Emotional Eating; Alternatives

Yesterday’s post explored the difference between physical hunger and emotional hunger as a way to begin to understand emotional eating. When we use food as a way to deal with emotional needs, we create a vicious cycle; the food temporarily brings us a ‘full’ feeling, but at a cost as we usually create a second emotional response of guilt and remorse.

Perhaps one of the most conscious ways to end emotional eating is to promote and choose ways to reduce overall stress. Second to this strategy are the ‘moments of change’ we must begin to build when we are standing in front of the fridge, looking to satisfy.

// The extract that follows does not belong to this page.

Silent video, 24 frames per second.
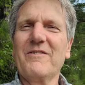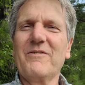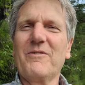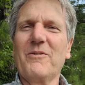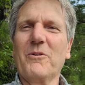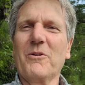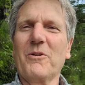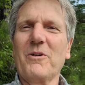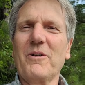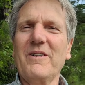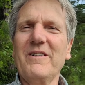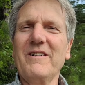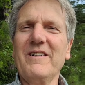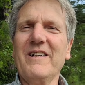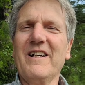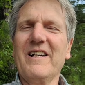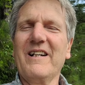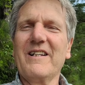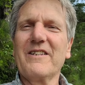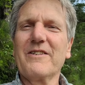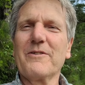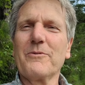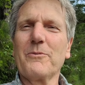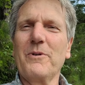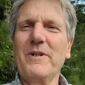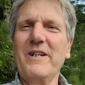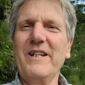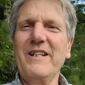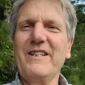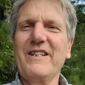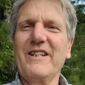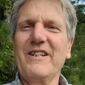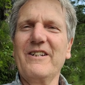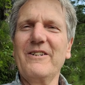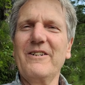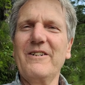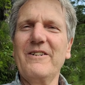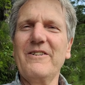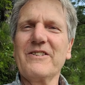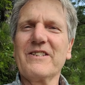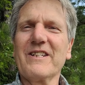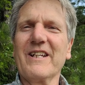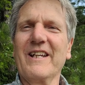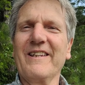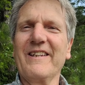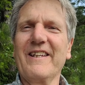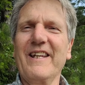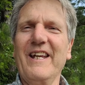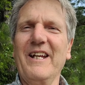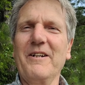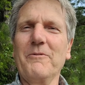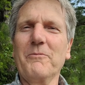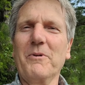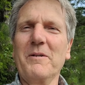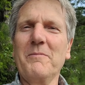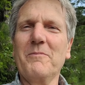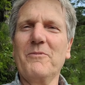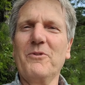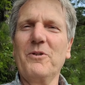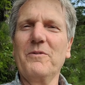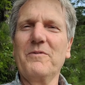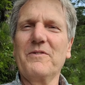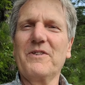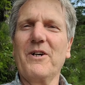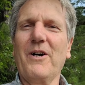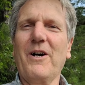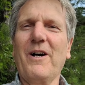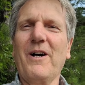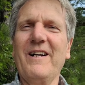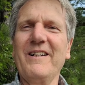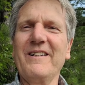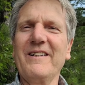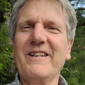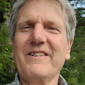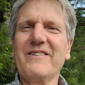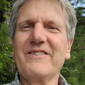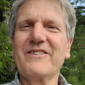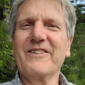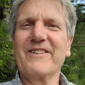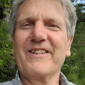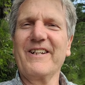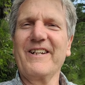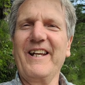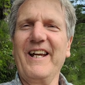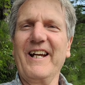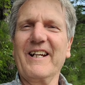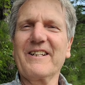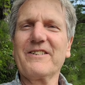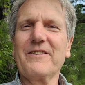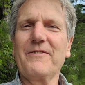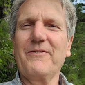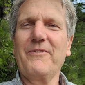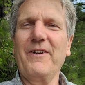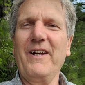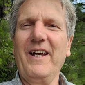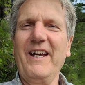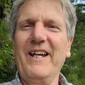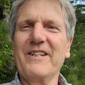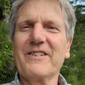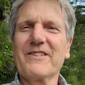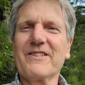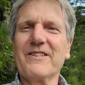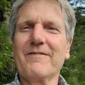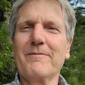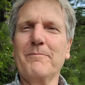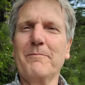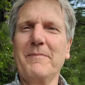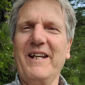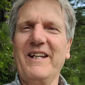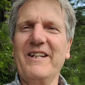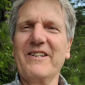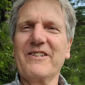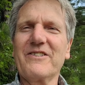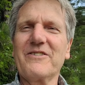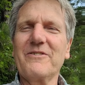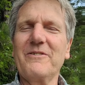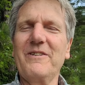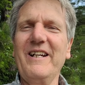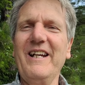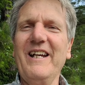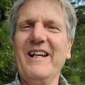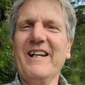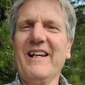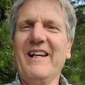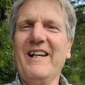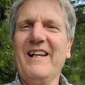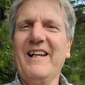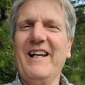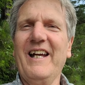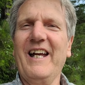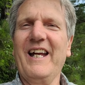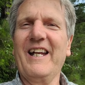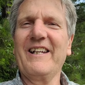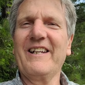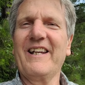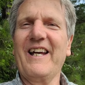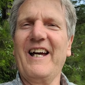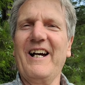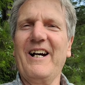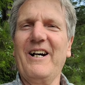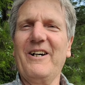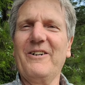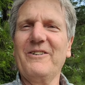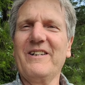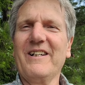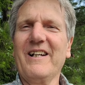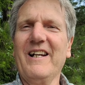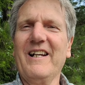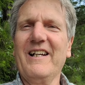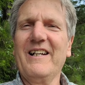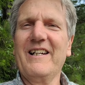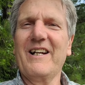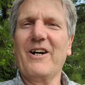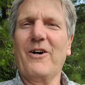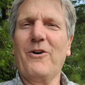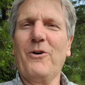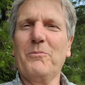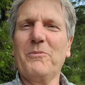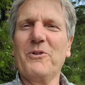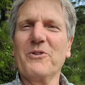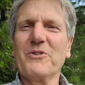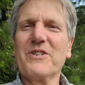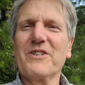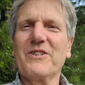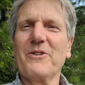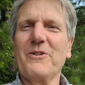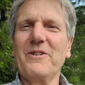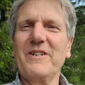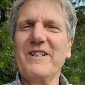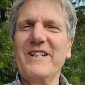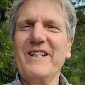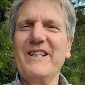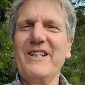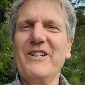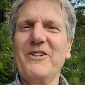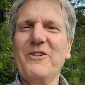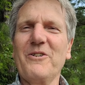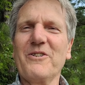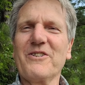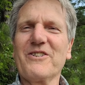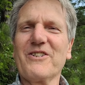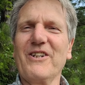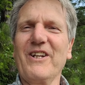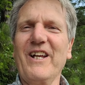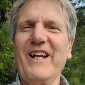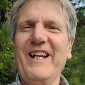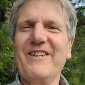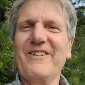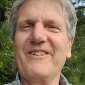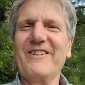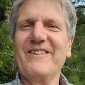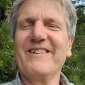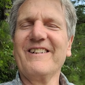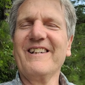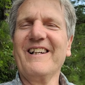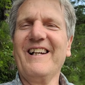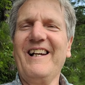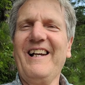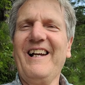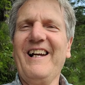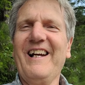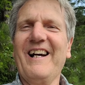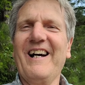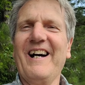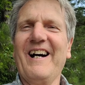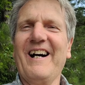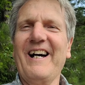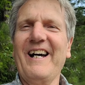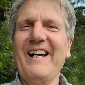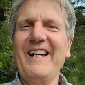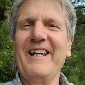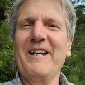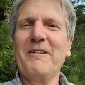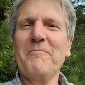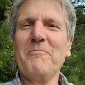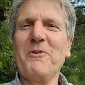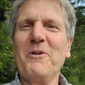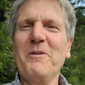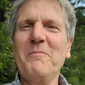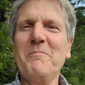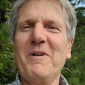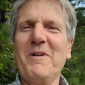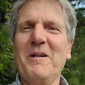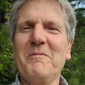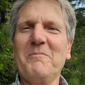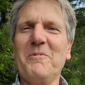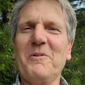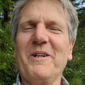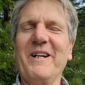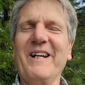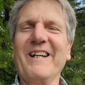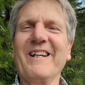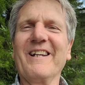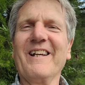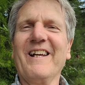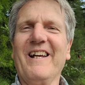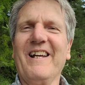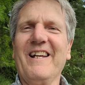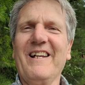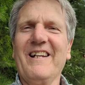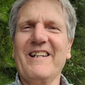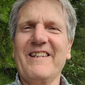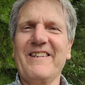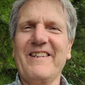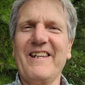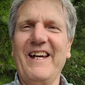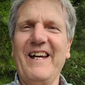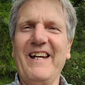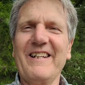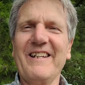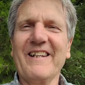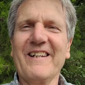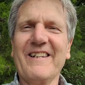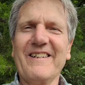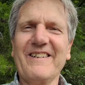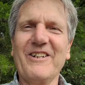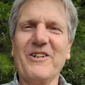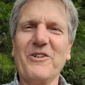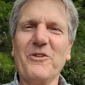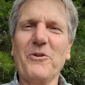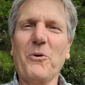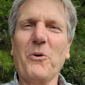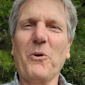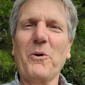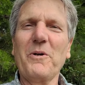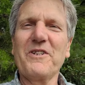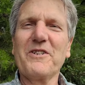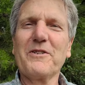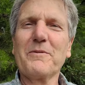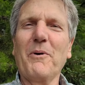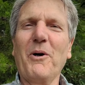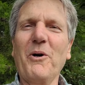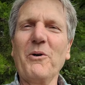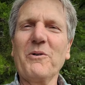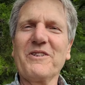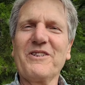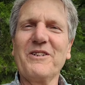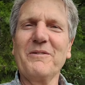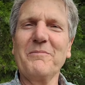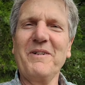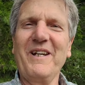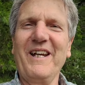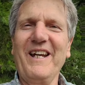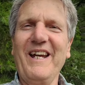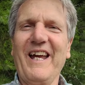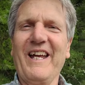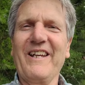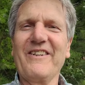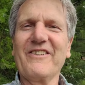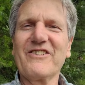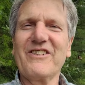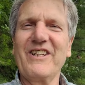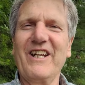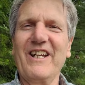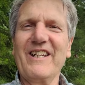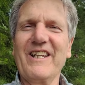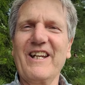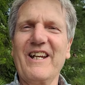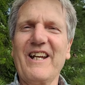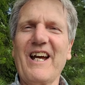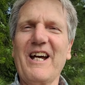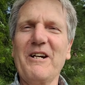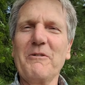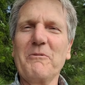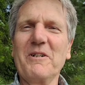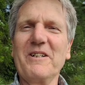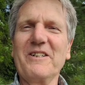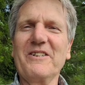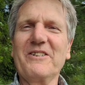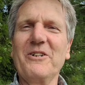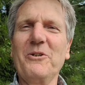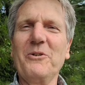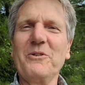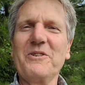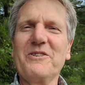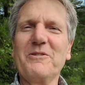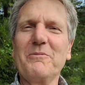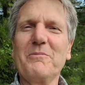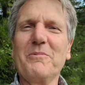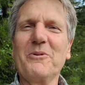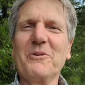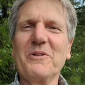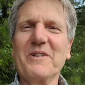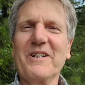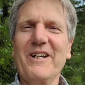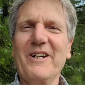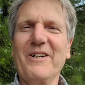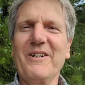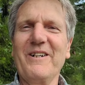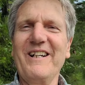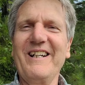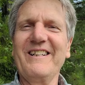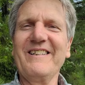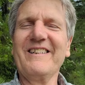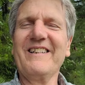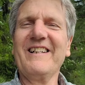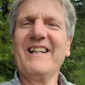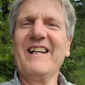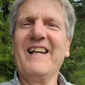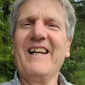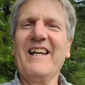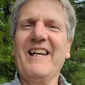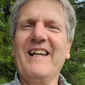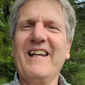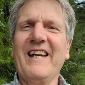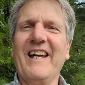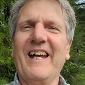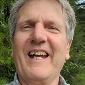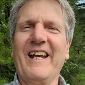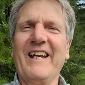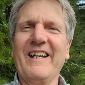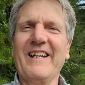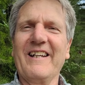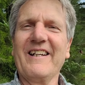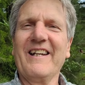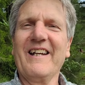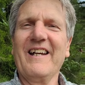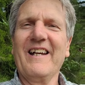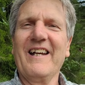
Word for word: for three years, and then we moved on to the next phase of ministry, and now almost 30 years later, I am remembering that the Lord spoke to me and said that I would go to Bulgaria. And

  • Begin to examine and implement self-care. Daily. This is of great importance when it comes to finding a sense of balance between our busy lives and the need to care for ourselves.
  • Examine the pace of your life. Busy constantly? The chances that you will turn to food to satisfy an emotional need increases as we spend most of the day too busy to pay attention to our emotions at all.
  • Exercise. You knew I was going to say it. Exercise spaced out over the course of the week counters the effect of stress – it also increases dopamine naturally and allows us to be more in tune with our bodies.
  • Remove the offenders. You can’t eat what isn’t in the fridge or pantry.
  • Replace the distraction. If watching TV puts your mind in a restless argument with yourself about getting the chips out, replace the distraction – take up knitting while watching TV, do a crossword during commercials – those types of activities usually help curve boredom eating.
  • Start a food diary. Nothing like being accountable to everything you put in your mouth. A food diary can not only help us curb the desire to eat just for the sake of eating, it can also help us with healthier food choices and portion control.

These are just some ways that we can begin to curb emotional eating. There are times; however when seeking professional help or additional support will be a necessary part of treatment. When we begin to fill our emotional selves with healthier ways of coping with negative emotions, we live truer to ourselves, feel better physically and can feel more balanced when it comes to processing our feelings.